If you access a calorimetric bomb, you can study the heat of formation of geminal amines. The three compounds CN(C)CN(C)C, CN(C)CC(C)C and CC(C)CC(C)C cost very little to buy or synthesize. Too easy and short for an MSc?
Same for the density of n-alkanes: costs nearly zero (liquid nitrogen), but too easy and short? By the way, how long is an MSc thesis? (I come from a different education system)
Developing expertise for the use of Uv Led would be an opportunity right now. While not Nobel-ripe, just telling the community "I've tried this known reaction with Led instead of an Hg lamp" would raise the awareness of Led and promote them, something useful just now, which the Led manufacturer can sponsor. Just find a bunch of classical reactions using cheap reactants and 365nm-385nm-405nm light. Cheap way to participate in progress.

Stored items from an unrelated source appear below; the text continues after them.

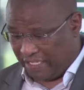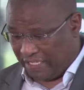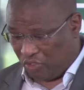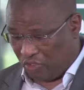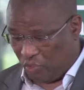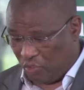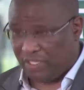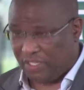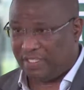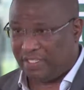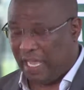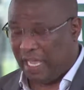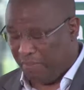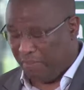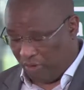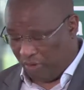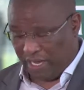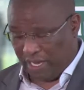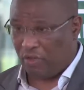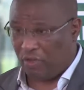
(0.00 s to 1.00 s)
In 2 weeks' time,
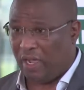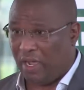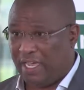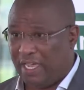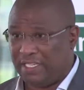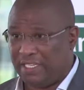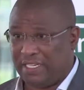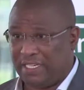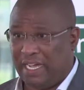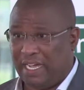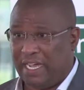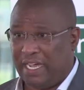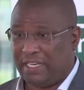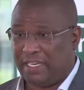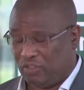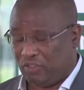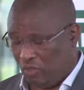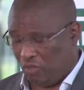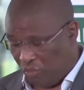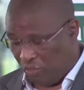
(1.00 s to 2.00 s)
you get your ID card.
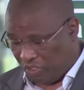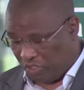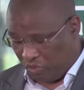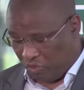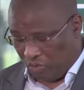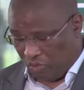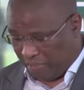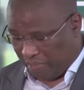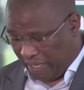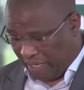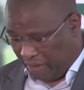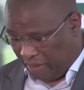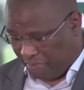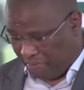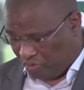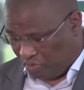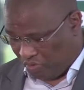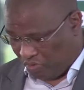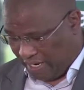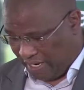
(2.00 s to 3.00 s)
So we should be able
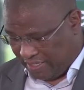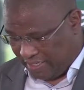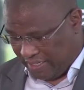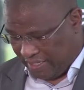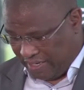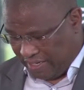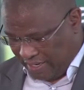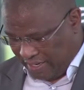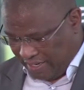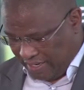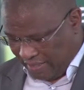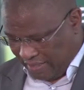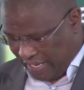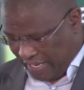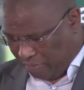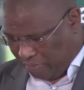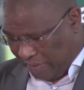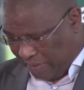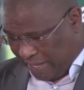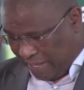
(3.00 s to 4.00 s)
to get
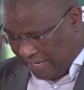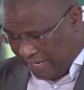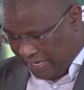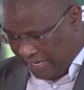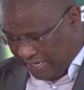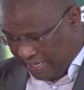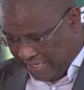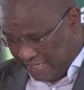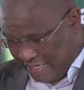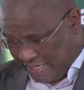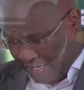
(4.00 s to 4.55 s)
that back and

Same scheme for the exotic photochemical reactions: they need a set of expensive lamps that their manufacturer may offer. The reactants are cheap. Try dozens of reactions, especially the halogen and groups swapping ones if they bring something, and publish the results to the delight of the lamp manufacturer. Err, first take more opinions here, these photochemical reactions are just my ramblings, a due proportion must be nonsense.